[Mid-season review] Lil’ Dicky’s show “Dave” is vastly entertaining

A review of the show “Dave” that follows fictional events that Lil’ Dicky must tackle to convince the world he is one of the greatest rappers alive.
Still from the The Gander

David Burd, also known as Lil’ Dicky, has rose to stardom in the past handful of years with a new style of satirical music.

Lil’ Dicky got 1 million views in 24 hours for his first hit-song “Ex-boyfriend”, a song about Burd feeling self-conscious about his phallus before planning to have coitus for the first time with this girlfriend.

Fast forward seven years, Lil’ Dicky now has established himself as a rapper that is lyrically impressive with the same satirical feel and story behind his music.

Burd has now helped write his comedy-show “Dave” to find his comedic outlet, which premieres on FXX and then to Hulu.

The show follows a fictionalized Burd as a suburban-Jew who has to convince the world that he is more than a satirical rapper and that he will become the one of the greatest rappers of all time.

The Plot

The story is of Lil’ Dicky navigating the rap world, while encountering other stars such as Macklemore, YG, Trippie Red, and others.

Burd goes through the first half of the season learning to create a gander for his rapper, adjusting for his first live-performance, struggling with dark sexual insecurities, and worrying about his identity as an artist.

The show’s story is unique in terms of plot with interesting points of view for an up-and-coming rapper that doesn’t fit the narrative. I found myself genuinely following the characters and their developments through the adventures.

The most entertaining part of the show is how awkward Burd is when dealing with situations. The hip-hop/rap scene seems to make Lil’ Dicky feel alienated, but despite this he prevails both in his show and in real-life.

Each episode has a completely new and entertaining dilemma for LD and his friends to deal with as they try to push Burd ahead in the rap-game, while still calling back to previous episodes, giving it a sense of connection.


The performances are very well-done with a cast of actors who I’ve never heard of.

Dave Burd does an excellent job of being the awkward out-of-place rapper just trying to find himself in the music industry. His performance makes me believe he actually acts like his over-thinking, strange counterpart in the show. In the show he has an exaggerated sense of awkwardness that has a fresh feel to it, since not many lead characters distribute these properties.

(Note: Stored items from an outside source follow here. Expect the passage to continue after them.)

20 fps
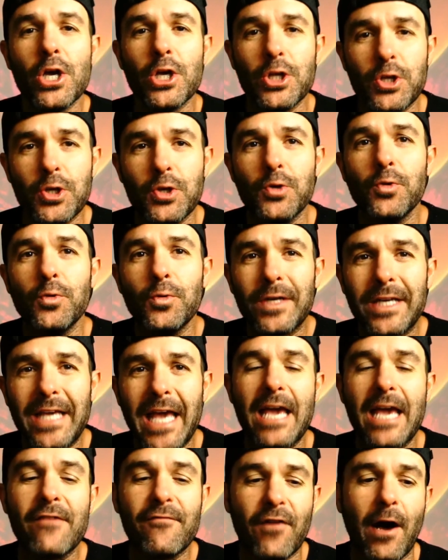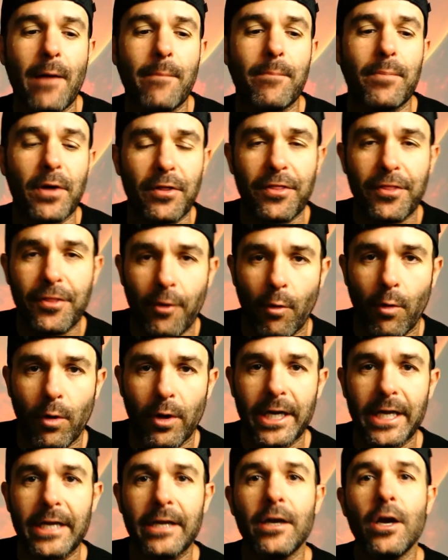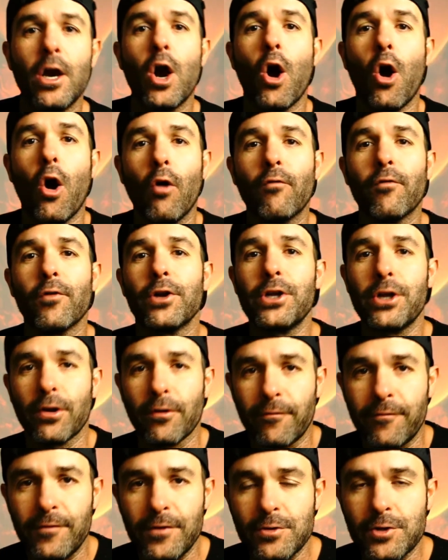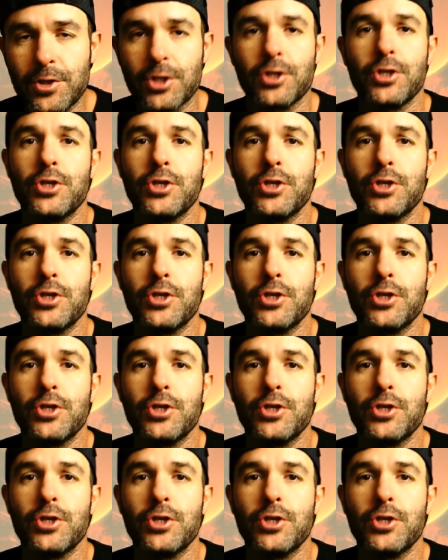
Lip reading: You gave up authority over your future.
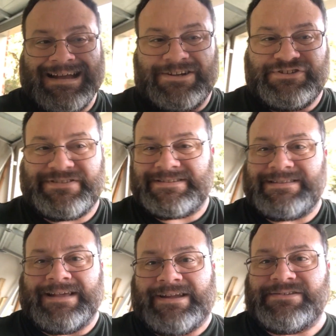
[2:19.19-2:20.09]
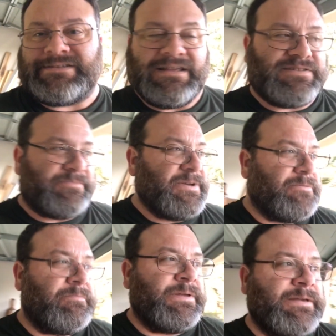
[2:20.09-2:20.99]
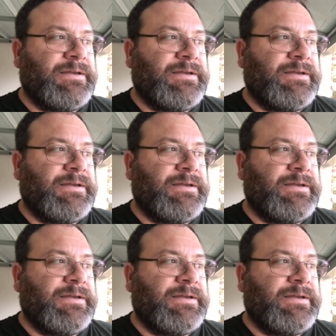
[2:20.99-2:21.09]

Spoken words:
I just need some help.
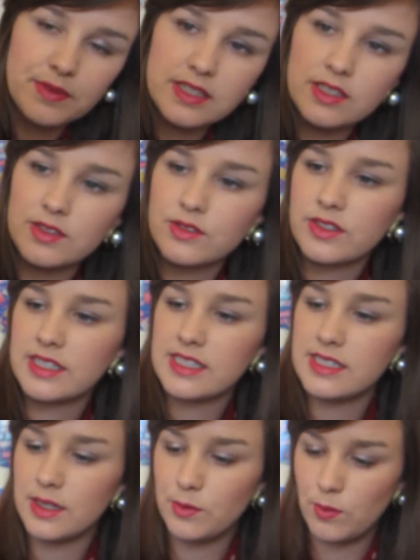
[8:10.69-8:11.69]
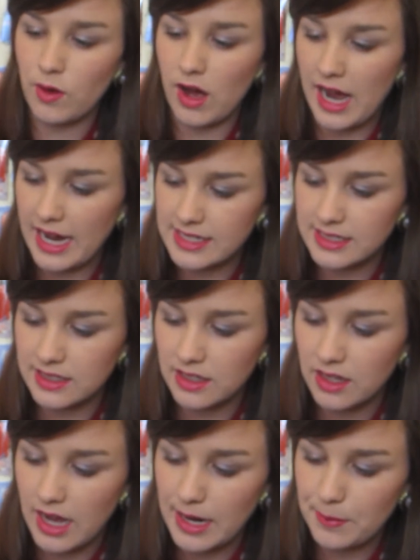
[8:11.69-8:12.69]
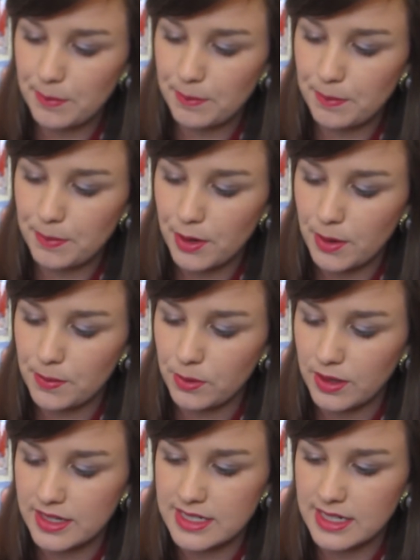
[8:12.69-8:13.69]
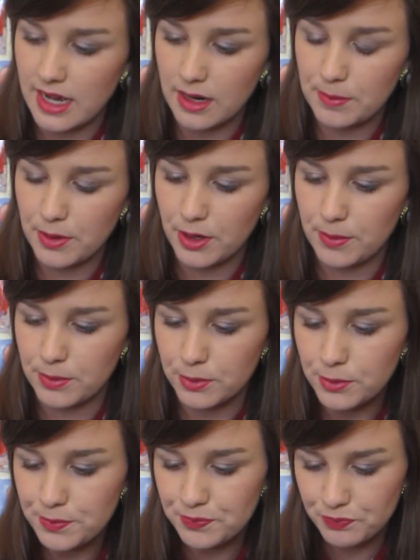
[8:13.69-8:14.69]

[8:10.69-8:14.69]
So it's really just a white and a light purple and a dark purple,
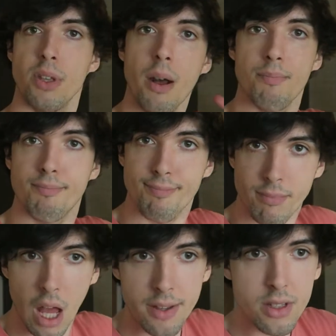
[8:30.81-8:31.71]
But yeah,
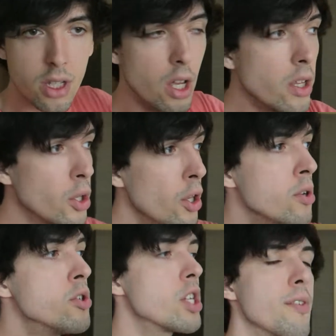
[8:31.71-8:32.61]
that is the
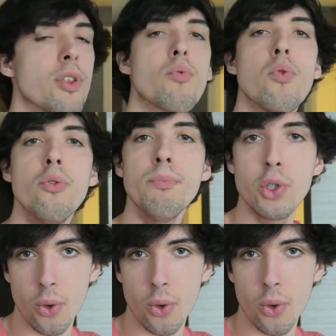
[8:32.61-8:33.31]
conclusion of the room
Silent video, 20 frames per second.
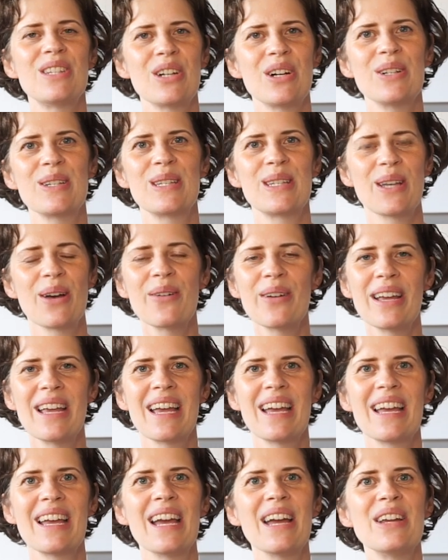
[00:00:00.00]
start sewing
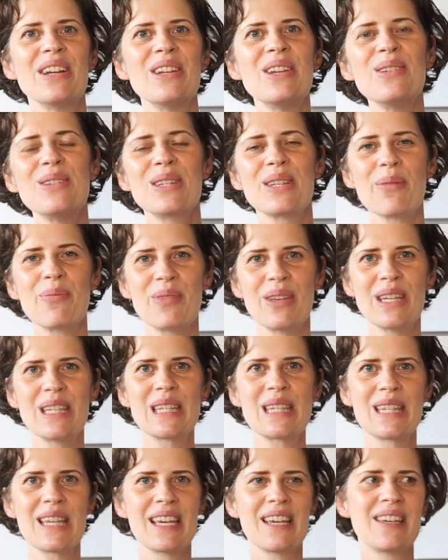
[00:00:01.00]
it and use up
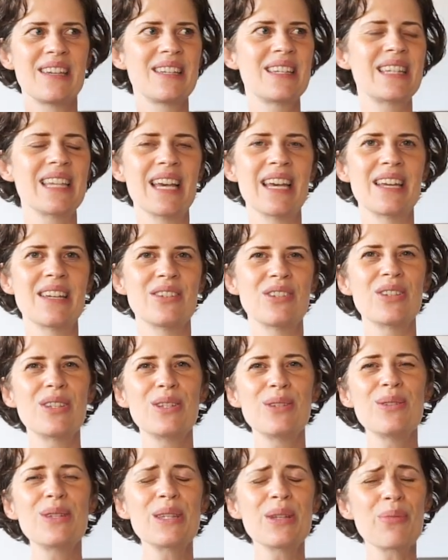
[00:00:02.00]
these things and just
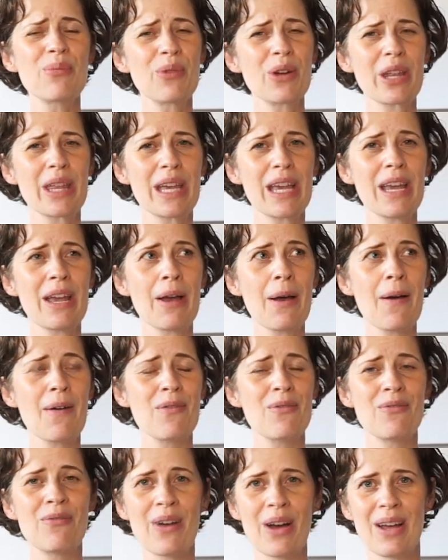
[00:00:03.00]
do some really
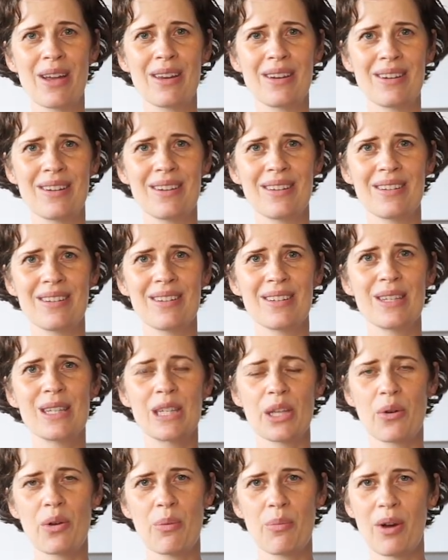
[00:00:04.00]
fun
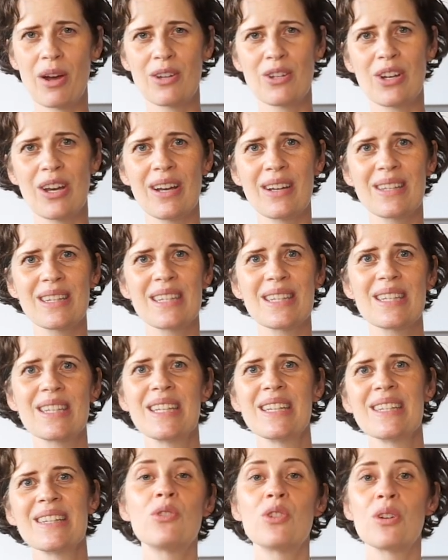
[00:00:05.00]
sewing projects.
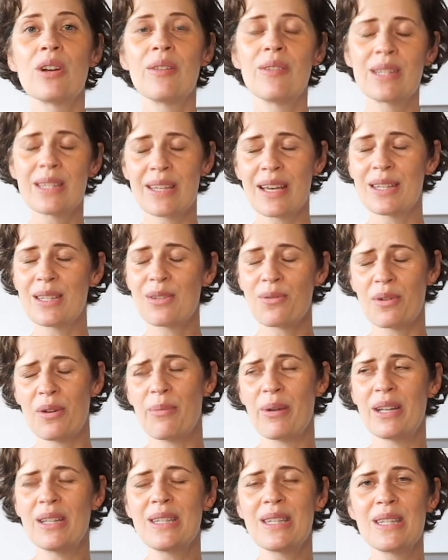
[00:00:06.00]
During this last 3
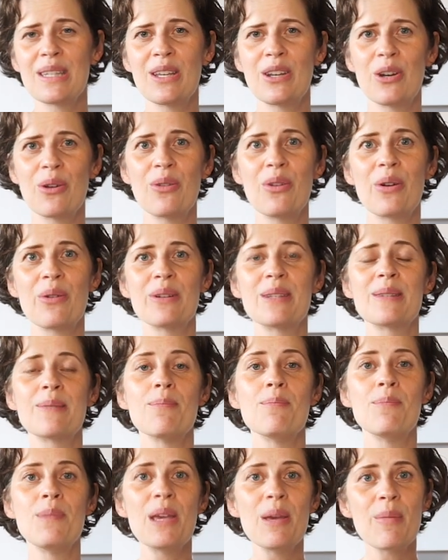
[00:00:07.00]
months, you know, there was
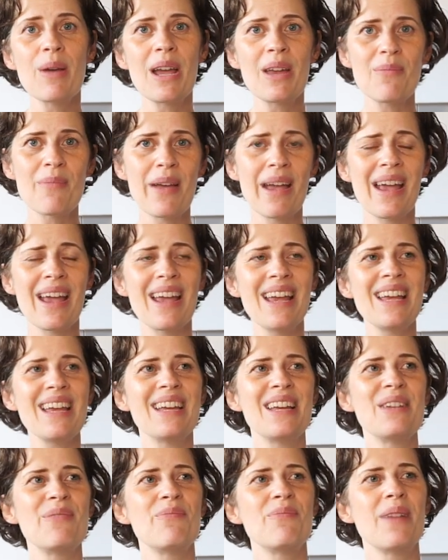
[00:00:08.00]
Me Made May
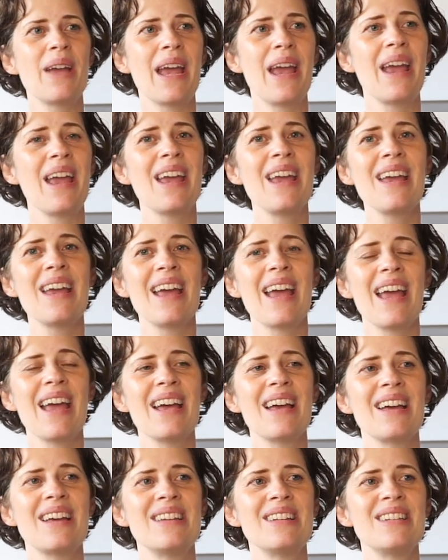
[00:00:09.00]
in May,
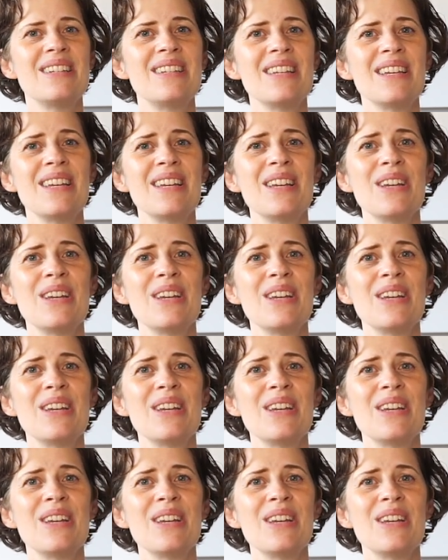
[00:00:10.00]
and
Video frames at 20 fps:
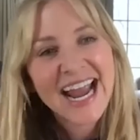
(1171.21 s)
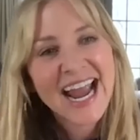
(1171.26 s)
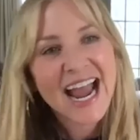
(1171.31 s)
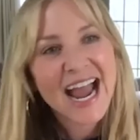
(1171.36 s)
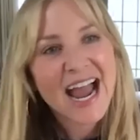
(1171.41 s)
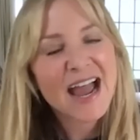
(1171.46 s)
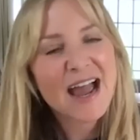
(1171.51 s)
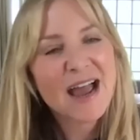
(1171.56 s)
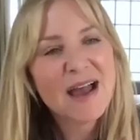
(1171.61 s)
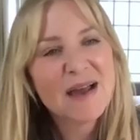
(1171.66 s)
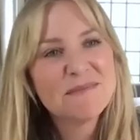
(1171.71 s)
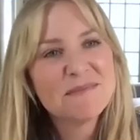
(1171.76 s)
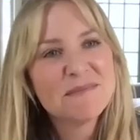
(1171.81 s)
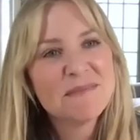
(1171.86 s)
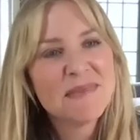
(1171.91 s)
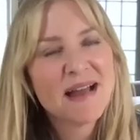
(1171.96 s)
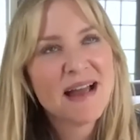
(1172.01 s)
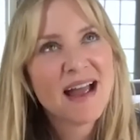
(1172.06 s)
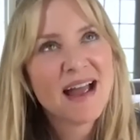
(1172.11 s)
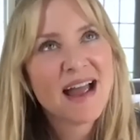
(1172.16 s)

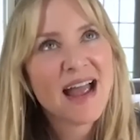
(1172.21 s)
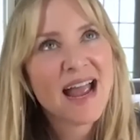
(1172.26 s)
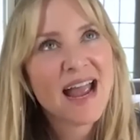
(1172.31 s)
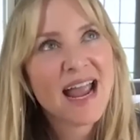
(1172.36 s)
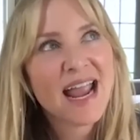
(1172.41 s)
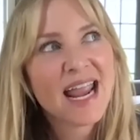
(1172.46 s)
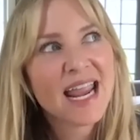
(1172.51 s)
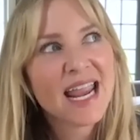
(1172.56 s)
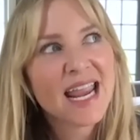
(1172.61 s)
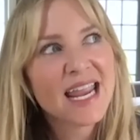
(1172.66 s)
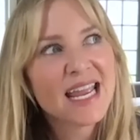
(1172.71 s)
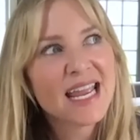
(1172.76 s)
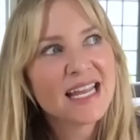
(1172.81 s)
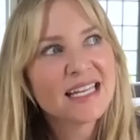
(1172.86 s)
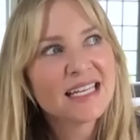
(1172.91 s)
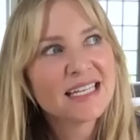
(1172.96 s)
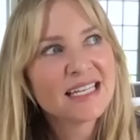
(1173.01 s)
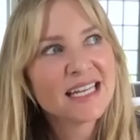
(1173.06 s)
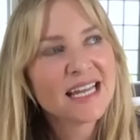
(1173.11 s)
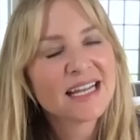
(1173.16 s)

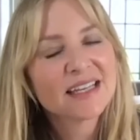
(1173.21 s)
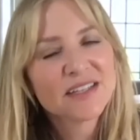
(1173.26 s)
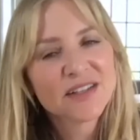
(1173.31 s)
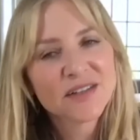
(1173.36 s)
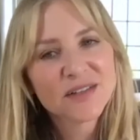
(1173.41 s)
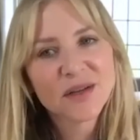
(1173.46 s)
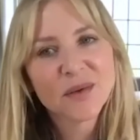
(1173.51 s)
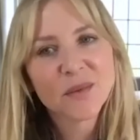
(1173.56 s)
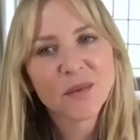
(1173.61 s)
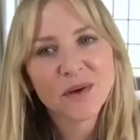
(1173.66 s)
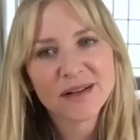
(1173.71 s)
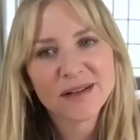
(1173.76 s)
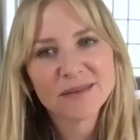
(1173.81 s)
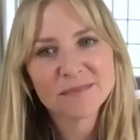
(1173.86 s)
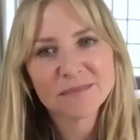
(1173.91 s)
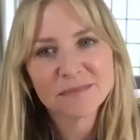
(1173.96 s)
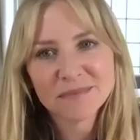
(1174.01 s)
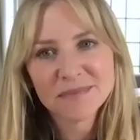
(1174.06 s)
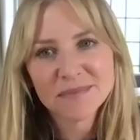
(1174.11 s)
And clearly we're in a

Taylor Misiak portrays Lil Dicky’s girlfriend and does a great job of doing so. I actually looked up if they were an actual couple (which they are not). She does a great job of balancing her relationship with Burd as he struggles to find himself as a person and in the music business throughout the show.

GaTa is Lil’ Dicky’s real-life hype-man so he is essentially playing himself. He does really well with a friendship that extends past the bounds of the show. He plays a unsuccessful rapper that has taken to Burd and his career struggles. In the latest episode he actually helps tackle the issue of bipolar disorder, where he struggles being a hype-man due to manic depression.

Andrew Santino plays Burd’s roommate, best friend and newly named manager for LD’s career. He plays a nerdy friend who cares for Burd’s character tremendously. Santino is fairly convincing as a day-trader that takes in interest in his friends musical career.


I found the show super-entertaining with hilarious dilemmas that leave Burd and his friends with strange, enticing scenarios.

I definitely would have already binged all of the episodes if they were all out, but I tune into Hulu and watch every week.

The show is very funny with good acting and a unique perspective on rap and rap culture.

I recommend you watch the show if you can, as it is very entertaining with good acting and character arcs.